7.1 Uniform representation of eigenvalue-based solutions

Recall that the approaches presented above rely on the implicitly defined RRQR decomposition of V and eigenvalue decomposition of B. In this section, we show that each of the eigenvalue-based solutions of the considered trust-region subproblems (7) can be presented as

$$\begin{aligned} s^*=-\alpha g {+} V_{\dagger } p, \end{aligned}$$
(55)

where \(\alpha \) is a scalar and

$$\begin{aligned} p = R_{\ddagger }^{-1} U ( {v_{\parallel }^* + g_{\parallel }}). \end{aligned}$$

The specific values of \(\alpha \) and \({v_{\parallel }^*}\) are determined by the norm defining the trust-region and the solution to the trust-region subproblem.

Let us first consider the trust-region subproblem defined by the Euclidean norm.

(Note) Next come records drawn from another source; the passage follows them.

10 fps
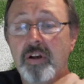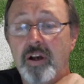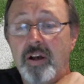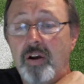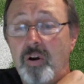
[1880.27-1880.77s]

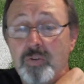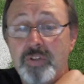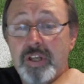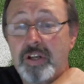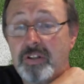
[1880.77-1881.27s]
Uh,
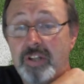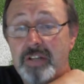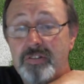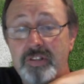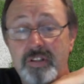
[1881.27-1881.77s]
Jose
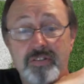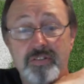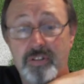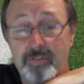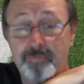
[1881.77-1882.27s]

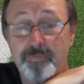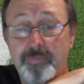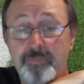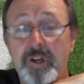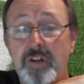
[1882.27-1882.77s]
Iglesias,
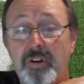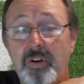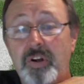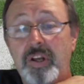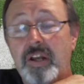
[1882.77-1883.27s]
another
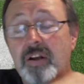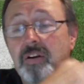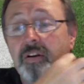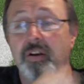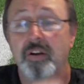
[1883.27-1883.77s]
good hitter.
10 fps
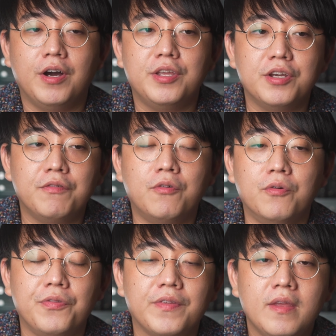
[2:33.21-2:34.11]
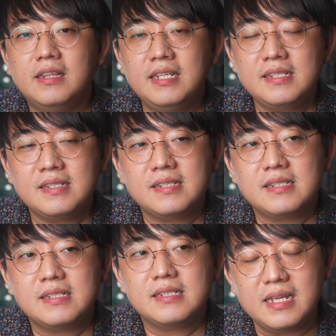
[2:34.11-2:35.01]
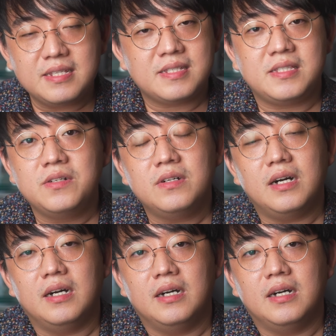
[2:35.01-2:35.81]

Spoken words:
earphones. This is still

Due to (12), we can rewrite formula (27) for a nearly-exact solution \(s^*\) in the form (55), where \(\alpha = (\delta +\sigma ^*)^{-1}\).

Consider now the trust-region subproblem (36) defined by the norm (31). Its solution can be represented in the form (55), where \(\alpha \) stands for t defined by (39). Note that since the Hessian approximations generated by the L-BFGS update are positive definite, the case of \(\lambda _{i} {\le } 0\) in (37) is excluded. Therefore, the optimal solution to the first subproblem in (36) is computed as \(v_{\parallel }^* = -A g_{\parallel }\), where \(A\in R^{r \times r}\) is a diagonal matrix defined as

$$\begin{aligned} A_{ii} = \left\{ \begin{array}{ll} \frac{1}{\lambda _i}, &{} \quad \text{ if } \quad |(g_{\Vert })_i| \le \lambda _i {\varDelta },\\ \frac{{\varDelta }}{|(g_{\Vert })_{i}|}, &{}\quad \text{ otherwise. } \end{array} \right. \end{aligned}$$

When the trust-region subproblem (41) is defined by the norm (32) and \(v_{\parallel }^*\) is an approximate solution to the first subproblem in (41), formula (55) holds for the same \(\alpha =t\).

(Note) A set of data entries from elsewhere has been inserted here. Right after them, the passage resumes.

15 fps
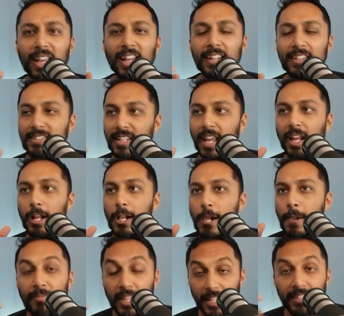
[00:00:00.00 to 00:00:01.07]
And it's like,
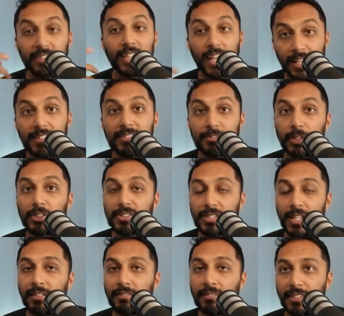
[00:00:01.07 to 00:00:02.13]
that is real
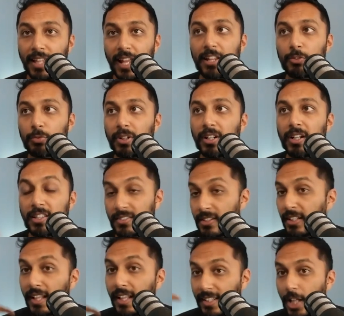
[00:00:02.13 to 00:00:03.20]
estate. That is what it is. And
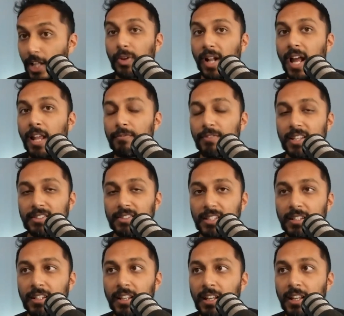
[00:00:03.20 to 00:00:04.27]
like, that's what I invest
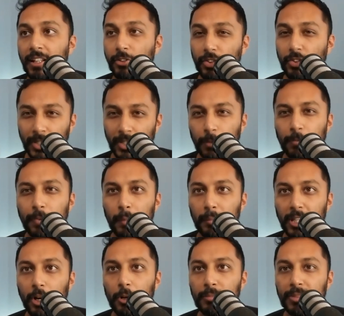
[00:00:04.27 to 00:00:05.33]
in, those single family
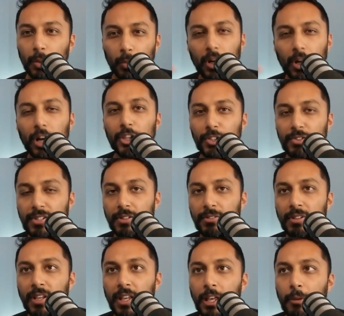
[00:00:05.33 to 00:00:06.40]
homes that we're all used to.
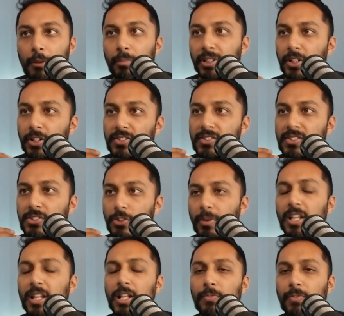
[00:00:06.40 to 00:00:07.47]
But there's so
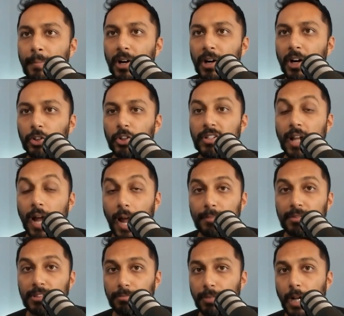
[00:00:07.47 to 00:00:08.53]
many different other
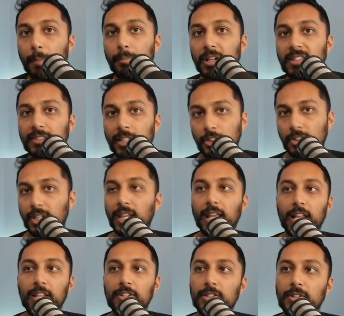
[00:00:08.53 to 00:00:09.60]
types of properties that you could get
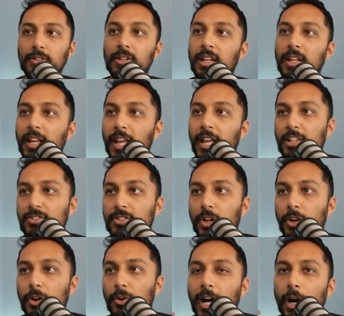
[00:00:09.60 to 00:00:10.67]
into. And
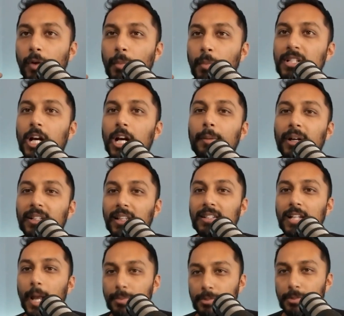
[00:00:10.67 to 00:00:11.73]
so when we talk about the
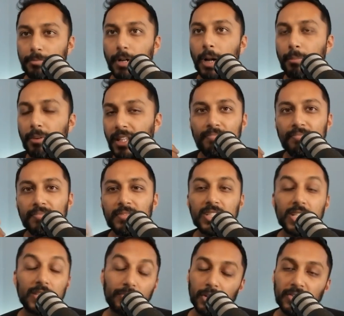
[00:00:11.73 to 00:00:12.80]
types of property,
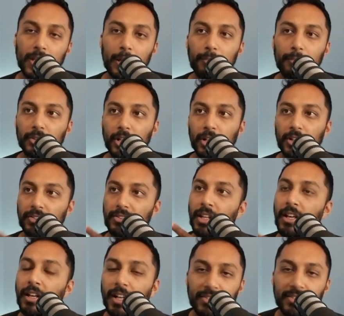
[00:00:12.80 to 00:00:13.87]
just for example, there's
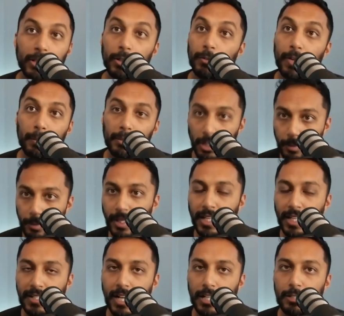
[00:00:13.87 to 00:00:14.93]
a single family home, like I
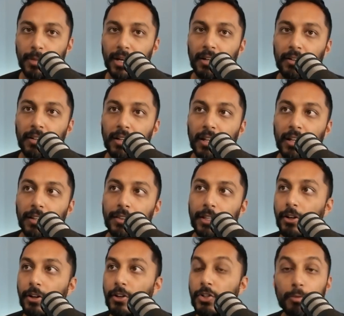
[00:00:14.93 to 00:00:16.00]
talked about. There
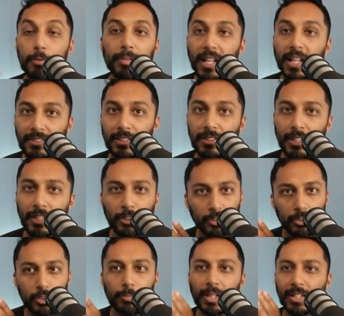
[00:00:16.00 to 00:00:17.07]
are duplexes, and
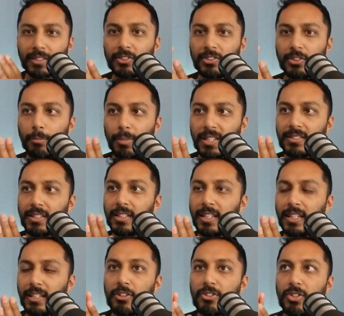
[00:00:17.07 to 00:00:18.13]
duplexes are
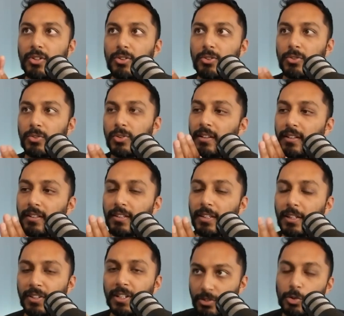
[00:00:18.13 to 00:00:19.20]
basically two
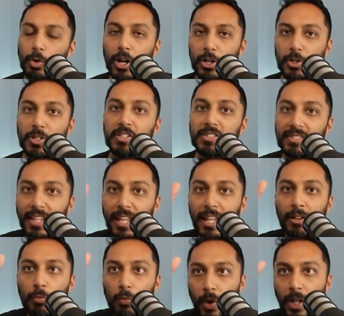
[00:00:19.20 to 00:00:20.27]
living quadrants
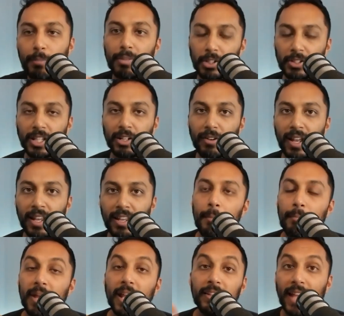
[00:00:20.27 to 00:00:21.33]
in one building, right?
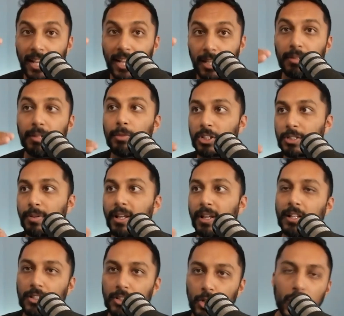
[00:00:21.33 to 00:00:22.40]
And that could be multiplied
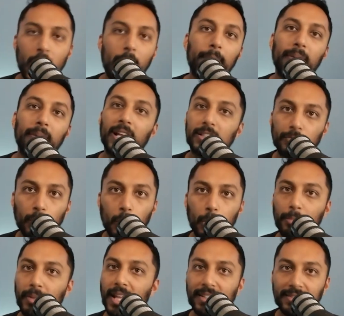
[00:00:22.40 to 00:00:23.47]
into a triplex, a
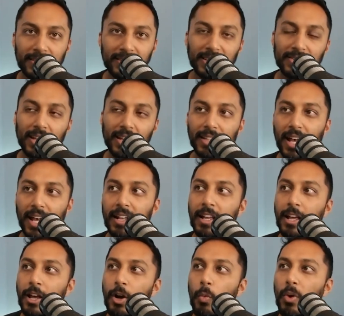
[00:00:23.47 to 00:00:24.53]
fourplex, and things like that.
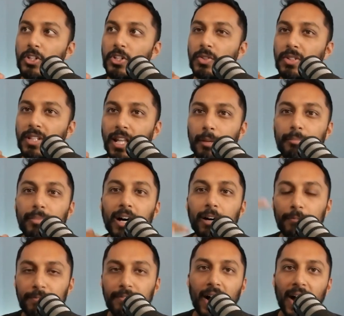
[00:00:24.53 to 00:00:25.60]
Once you get above
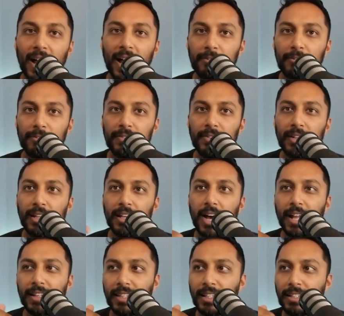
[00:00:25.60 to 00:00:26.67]
5, I
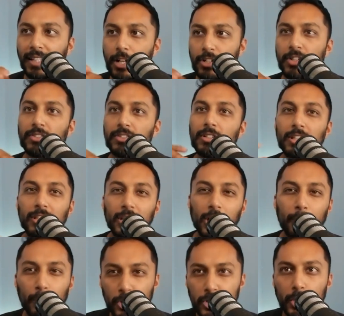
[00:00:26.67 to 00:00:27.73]
think that turns into the
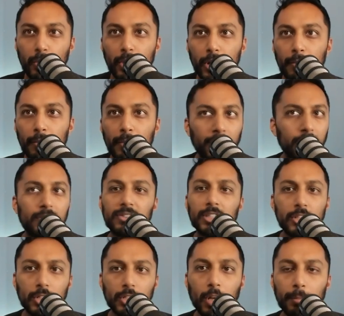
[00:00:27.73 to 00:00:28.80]
commercial realm. And Sid, you
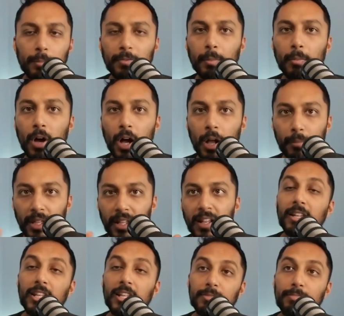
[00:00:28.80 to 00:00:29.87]
correct me if I'm wrong, but
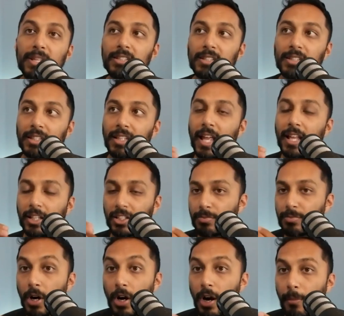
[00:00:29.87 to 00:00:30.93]
it's basically like a
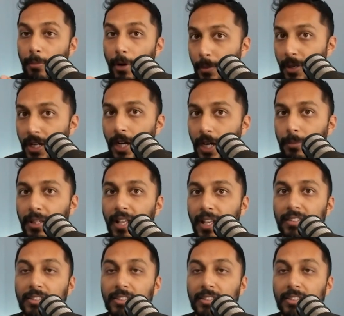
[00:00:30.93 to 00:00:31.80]
small apartment complex.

In each of the considered three cases, the most expensive operations, 4mn, are the two matrix-vector multiplications \(V_{\dagger }^Tg\) and \(V_{\dagger } p\). The linear systems involving the triangular matrix R can be solved at a cost of \(O(m^2)\) operations.

7.2 Model function evaluation

In Algorithm 1, the model function value is used to decide whether to accept the trial step. Let \(s^*\) denote a nearly-exact or exact solution to the trust-region subproblem. In this subsection, we show how to reduce the evaluation of \(q(s^*)\) to cheap manipulations with the available low-dimensional matrix \(V^TV\) and vector \(V^Tg\). It is assumed that \(\Vert g\Vert ^2\) has also been calculated before the model function evaluation.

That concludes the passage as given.